Four for Friday: Cindy McCain’s Strength, Married Career Trade-Offs, ‘Not It’ and Holly Hobbie ‘Update’
Item #1: Cindy McCain’s Strength
While some in the media portray her harshly — depict her as talking Barbie doll — Cindy McCain has an inspiring life story. Profiled in a cover story in Newsweek, she addresses how difficult it has been to be married to someone who spent a large chunk of their marriage either deployed with the Navy someplace or serving in Washington, D.C. while she was home with four kids in Arizona, working at her father’s beer distributorship and running her charity for children.
An excerpt:
“Cindy has sometimes likened herself to a single mother; now 54, she has often been far away from her husband during difficult moments, including two of three miscarriages she suffered in the 1980s.
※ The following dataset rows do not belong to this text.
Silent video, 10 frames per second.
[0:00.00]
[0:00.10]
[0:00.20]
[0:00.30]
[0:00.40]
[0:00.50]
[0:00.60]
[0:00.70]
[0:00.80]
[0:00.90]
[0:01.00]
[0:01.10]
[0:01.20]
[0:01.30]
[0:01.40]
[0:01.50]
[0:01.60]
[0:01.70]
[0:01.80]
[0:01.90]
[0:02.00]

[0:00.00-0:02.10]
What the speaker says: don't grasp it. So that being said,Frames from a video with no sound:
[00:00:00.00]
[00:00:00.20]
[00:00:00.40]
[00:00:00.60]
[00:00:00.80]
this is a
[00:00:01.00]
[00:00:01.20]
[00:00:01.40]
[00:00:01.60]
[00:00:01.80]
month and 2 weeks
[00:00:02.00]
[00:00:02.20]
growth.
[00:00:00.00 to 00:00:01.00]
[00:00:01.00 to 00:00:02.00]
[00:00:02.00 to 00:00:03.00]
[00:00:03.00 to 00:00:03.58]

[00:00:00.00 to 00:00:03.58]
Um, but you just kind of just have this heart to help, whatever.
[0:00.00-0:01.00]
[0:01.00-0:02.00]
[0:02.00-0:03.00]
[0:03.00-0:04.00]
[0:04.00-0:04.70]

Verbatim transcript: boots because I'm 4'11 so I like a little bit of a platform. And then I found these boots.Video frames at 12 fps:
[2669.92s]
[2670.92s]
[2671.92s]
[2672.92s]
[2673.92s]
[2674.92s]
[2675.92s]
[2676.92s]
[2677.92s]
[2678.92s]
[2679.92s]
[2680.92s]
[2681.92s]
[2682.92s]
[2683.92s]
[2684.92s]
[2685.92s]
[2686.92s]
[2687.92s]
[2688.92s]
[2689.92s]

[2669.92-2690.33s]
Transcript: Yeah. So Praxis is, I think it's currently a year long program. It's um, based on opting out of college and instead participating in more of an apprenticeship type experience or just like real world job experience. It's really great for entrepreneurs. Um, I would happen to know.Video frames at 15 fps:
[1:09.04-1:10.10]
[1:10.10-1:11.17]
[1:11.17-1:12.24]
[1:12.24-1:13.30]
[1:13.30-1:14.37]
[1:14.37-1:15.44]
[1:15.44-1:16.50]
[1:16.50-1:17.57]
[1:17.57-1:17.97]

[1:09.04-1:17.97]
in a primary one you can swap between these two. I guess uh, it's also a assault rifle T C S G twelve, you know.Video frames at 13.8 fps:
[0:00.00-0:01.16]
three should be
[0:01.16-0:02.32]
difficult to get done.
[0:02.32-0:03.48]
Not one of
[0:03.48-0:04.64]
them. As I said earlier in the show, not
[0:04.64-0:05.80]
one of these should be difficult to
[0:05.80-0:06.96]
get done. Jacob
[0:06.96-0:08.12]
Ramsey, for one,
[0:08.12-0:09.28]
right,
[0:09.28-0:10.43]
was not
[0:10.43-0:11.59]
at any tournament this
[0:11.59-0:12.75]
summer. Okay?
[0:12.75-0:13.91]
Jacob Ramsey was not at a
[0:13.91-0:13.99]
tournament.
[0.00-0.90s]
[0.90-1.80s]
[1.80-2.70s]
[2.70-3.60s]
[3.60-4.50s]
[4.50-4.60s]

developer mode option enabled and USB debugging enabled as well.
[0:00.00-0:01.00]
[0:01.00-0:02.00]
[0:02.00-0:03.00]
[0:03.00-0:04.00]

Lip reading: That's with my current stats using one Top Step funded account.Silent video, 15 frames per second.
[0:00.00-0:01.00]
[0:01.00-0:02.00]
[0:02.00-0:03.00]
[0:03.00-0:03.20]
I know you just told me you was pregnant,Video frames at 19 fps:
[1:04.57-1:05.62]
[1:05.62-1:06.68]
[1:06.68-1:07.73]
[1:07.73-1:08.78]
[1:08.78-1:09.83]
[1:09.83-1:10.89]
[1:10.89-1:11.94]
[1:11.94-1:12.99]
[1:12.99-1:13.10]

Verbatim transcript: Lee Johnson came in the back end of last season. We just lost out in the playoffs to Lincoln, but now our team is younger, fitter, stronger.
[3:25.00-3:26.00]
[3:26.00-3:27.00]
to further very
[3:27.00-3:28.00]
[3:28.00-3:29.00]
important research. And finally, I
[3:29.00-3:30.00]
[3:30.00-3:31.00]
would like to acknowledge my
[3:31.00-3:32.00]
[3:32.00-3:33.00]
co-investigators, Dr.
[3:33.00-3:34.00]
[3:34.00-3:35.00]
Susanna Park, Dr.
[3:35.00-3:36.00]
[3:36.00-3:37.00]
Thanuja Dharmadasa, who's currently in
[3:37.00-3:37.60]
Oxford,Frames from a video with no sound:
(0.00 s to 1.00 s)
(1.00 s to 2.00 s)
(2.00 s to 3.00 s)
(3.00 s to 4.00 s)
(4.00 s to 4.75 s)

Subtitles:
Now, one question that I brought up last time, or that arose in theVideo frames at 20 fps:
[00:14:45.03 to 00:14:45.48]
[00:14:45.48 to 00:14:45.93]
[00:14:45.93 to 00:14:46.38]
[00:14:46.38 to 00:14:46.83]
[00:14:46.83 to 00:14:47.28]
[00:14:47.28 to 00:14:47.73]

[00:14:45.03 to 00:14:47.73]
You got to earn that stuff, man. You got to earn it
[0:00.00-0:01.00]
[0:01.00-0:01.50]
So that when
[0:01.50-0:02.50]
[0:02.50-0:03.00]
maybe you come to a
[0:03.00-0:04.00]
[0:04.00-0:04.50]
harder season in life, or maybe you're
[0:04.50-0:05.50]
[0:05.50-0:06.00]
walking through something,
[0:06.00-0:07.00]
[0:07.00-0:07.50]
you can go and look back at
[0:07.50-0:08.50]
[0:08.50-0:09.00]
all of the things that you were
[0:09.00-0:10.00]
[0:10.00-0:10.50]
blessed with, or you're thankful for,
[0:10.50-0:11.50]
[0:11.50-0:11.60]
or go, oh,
Years later, her husband did not notice when she became addicted to painkillers, a habit, she says, brought on in part by the stress of politics. In 2004, he was on the other side of the country when she suffered a stroke that left her partly debilitated. On her own, she learned to walk again. Cindy says she doesn’t resent the time she spent without her husband. It was her choice to stay in Arizona while he rose in Washington, and she says she knew when she married him that he was always going to ‘put country first.’”
She also said she tries not to discuss that she had a son serving in Iraq during the presidential primaries because she was afraid it would put him in danger, while her husband’s statements on the Iraq war were being parsed by the media. Newsweeksaid that when her son was in Iraq (he’s back now and it’s unclear if he could be redeployed), McCain slept with her BlackBerry in her hand so she wouldn’t miss his call if he phoned.
Item #2: Married Career Trade-Offs
Researchers from the University of Iowa and the University of California-Davis polled 9,000 married couples last year and found that the bulk of them make decisions, as a couple, that benefit the husband’s career, not the wife’s, according to CNN.
University of Iowa researcher Mary Noonan attributed it people’s upbringing, saying: “Men and women are taught to play very different roles within a marriage. Women are socialized to play a homemaking role within the family, whereas men are encouraged to focus on their careers and breadwinning.”
Item #3: ‘Not It’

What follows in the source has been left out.